Le 1er février 2008 la SARL ASMG se faisait consentir par le Crédit Agricole deux autres prêts:
un prêt de 7.000€ (T09B90011PR) remboursable en 96 mensualités au TEG de 6,134% l an, dont Renaud G. se portait caution par acte séparé à hauteur de 8.400€;
un prêt de 4.900€ (T09B9WO17PR) remboursable en 60 mensualités au TEG de 6,599% l an dont Renaud G. se portait caution par acte séparé à hauteur de 5.880€.
Par acte sous seing privé du 28 Mars 2008 la SARL ASMG acquérait de la société Le cochon de lait le fonds de commerce d'hôtel exploité à CAZERES sur GARONNE pour le prix de 100.000€, financé par un prêt du Crédit Agricole de 67.950€ remboursable en 96 mensualités au TEG de
6,021% l'an dont Renaud G. se portait caution à hauteur de 81.540€.
La SARL ASMG était déclarée en redressement judiciaire par jugement du tribunal de commerce de TOULOUSE du 29 avril 2009. La liquidation judiciaire intervenait le 8 septembre 2010. La CAISSE REGIONALE DE CREDIT AGRICOLE MUTUEL déclarait ses créances au passif pour un montant de 133.728,75€.
Après mise en demeure du 14 septembre 2010 sans effet la CAISSE REGIONALE DE CREDIT AGRICOLE MUTUEL faisait assigner Renaud G. devant le tribunal de commerce de TOULOUSE aux fins de le voir condamner en sa qualité de caution à lui payer les sommes suivantes:
- au titre du prêt de 77.850€: 64.352,68€ avec intérêts au taux contractuel de 7,65% à compter de l'arrêté du compte du 14 septembre 2010;
- au titre du prêt de 7.000€: 6.326,37€ avec intérêts au taux contractuel de 8,75% à compter de la même date;
- au titre du prêt de 4.900€: 4.718,10€ avec intérêts au taux contractuel de 8,75% à compter de la même date;
- au titre du prêt de 3.500€: 2.432,06€ avec intérêts au taux de 7,65% à compter de la même date; outre 5.000€ de dommages intérêts et 5.000€ sur le fondement de l'article 700 du code de procédure civile.

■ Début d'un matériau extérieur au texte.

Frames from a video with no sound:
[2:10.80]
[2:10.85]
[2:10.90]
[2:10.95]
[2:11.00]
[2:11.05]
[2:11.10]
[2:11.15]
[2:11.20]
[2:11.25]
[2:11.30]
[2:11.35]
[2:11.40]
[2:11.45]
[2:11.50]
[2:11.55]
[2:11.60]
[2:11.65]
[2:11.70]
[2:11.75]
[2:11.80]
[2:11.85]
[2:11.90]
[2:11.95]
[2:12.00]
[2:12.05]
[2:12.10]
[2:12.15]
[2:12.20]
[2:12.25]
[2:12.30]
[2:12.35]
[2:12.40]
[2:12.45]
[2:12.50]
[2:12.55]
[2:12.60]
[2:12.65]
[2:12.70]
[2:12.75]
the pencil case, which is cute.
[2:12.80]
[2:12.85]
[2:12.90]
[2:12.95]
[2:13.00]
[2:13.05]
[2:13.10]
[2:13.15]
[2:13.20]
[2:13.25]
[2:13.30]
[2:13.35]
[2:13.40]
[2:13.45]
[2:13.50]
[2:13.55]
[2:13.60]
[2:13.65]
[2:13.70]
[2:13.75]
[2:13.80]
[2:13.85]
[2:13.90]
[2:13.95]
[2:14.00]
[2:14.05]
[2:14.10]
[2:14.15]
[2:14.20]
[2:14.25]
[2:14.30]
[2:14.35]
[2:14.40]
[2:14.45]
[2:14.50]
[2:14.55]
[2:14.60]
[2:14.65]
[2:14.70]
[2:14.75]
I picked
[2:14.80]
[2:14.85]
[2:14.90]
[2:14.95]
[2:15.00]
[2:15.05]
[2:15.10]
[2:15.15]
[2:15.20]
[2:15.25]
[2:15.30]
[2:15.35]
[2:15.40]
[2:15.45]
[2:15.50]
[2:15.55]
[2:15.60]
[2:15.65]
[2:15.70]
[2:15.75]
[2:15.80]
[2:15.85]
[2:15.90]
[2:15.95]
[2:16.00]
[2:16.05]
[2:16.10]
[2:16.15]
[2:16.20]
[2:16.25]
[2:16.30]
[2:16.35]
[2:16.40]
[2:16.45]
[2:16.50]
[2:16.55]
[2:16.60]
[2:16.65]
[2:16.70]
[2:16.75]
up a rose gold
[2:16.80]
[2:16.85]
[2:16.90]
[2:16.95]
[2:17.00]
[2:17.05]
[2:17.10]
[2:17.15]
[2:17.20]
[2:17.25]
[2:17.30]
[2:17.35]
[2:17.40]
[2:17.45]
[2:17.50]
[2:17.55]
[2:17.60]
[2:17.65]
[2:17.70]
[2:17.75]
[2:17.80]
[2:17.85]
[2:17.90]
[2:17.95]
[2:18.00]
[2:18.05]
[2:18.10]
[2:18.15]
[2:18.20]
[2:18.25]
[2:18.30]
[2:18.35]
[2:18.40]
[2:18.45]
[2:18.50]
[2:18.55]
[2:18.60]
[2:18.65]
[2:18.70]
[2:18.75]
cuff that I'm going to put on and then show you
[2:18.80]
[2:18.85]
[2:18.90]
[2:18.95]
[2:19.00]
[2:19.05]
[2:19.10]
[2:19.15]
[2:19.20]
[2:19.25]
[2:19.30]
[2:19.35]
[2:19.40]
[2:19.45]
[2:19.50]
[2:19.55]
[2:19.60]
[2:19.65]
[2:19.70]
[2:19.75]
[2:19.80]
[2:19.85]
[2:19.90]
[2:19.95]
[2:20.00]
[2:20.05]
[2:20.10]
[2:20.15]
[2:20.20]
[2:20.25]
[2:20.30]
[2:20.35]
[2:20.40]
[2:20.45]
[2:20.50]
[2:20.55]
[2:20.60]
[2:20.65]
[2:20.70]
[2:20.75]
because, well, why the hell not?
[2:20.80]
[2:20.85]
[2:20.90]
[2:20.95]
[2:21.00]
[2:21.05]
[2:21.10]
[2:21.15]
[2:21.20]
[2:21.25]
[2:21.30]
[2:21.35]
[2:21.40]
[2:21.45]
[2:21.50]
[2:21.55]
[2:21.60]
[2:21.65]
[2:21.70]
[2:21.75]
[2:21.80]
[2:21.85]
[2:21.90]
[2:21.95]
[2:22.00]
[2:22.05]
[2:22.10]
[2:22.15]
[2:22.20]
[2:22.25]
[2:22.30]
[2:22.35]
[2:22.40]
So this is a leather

Par jugement contradictoire du 7 mars 2012 le tribunal a débouté la CAISSE REGIONALE DE CREDIT AGRICOLE MUTUEL TOULOUSE 31 de ses demandes et, disant n'y avoir lieu de faire application des dispositions de l'article 700 du code de procédure civile, l'a condamnée aux dépens.
La CAISSE REGIONALE DE CREDIT AGRICOLE MUTUEL TOULOUSE 31 a interjeté appel de ce jugement le 27 juillet 2012. Elle a conclu en dernier lieu le 21 janvier 2013 à l'infirmation en reprenant dans leur intégralité ses demandes de première instance. Elle fait valoir en substance:
- sur l acte de cautionnement du 22 mars 2007 et l absence de mention en toutes lettres : que l'omission de cette formalité est sans influence sur la validité de l'obligation elle même, or la réalité de l'engagement de caution n'a jamais été contestée et, à partir du commencement de preuve par écrit constitué par la mention en chiffres et par le montant du prêt, il doit être considéré que la preuve du montant de l'engagement est rapportée;
- sur la conformité des mentions manuscrites exigées par les articles L 341-2 et L 341-3 du code de la consommation: que l'omission du mot du avant le mot principal ou l ajout du bénéfice de division au bénéfice de discussion ne sont pas de nature à avoir faussé la compréhension de la caution sur la portée de son engagement, ni le sens ni la portée des mentions manuscrites n'étant modifiés;
- sur la prétendue disproportion manifeste: que la déclaration patrimoniale a bien été produite et l'intimé y déclarait un revenu mensuel en 2005 de 1.400€ net; l'autre associée (Mme J.) également caution avait un revenu de 1.139€, soit à eux deux un revenu imposable en 2006 de 23.485€; par ailleurs la situation prévisible du débiteur principal doit être prise en compte et l'intimé ne justifie pas de ses revenus actuels.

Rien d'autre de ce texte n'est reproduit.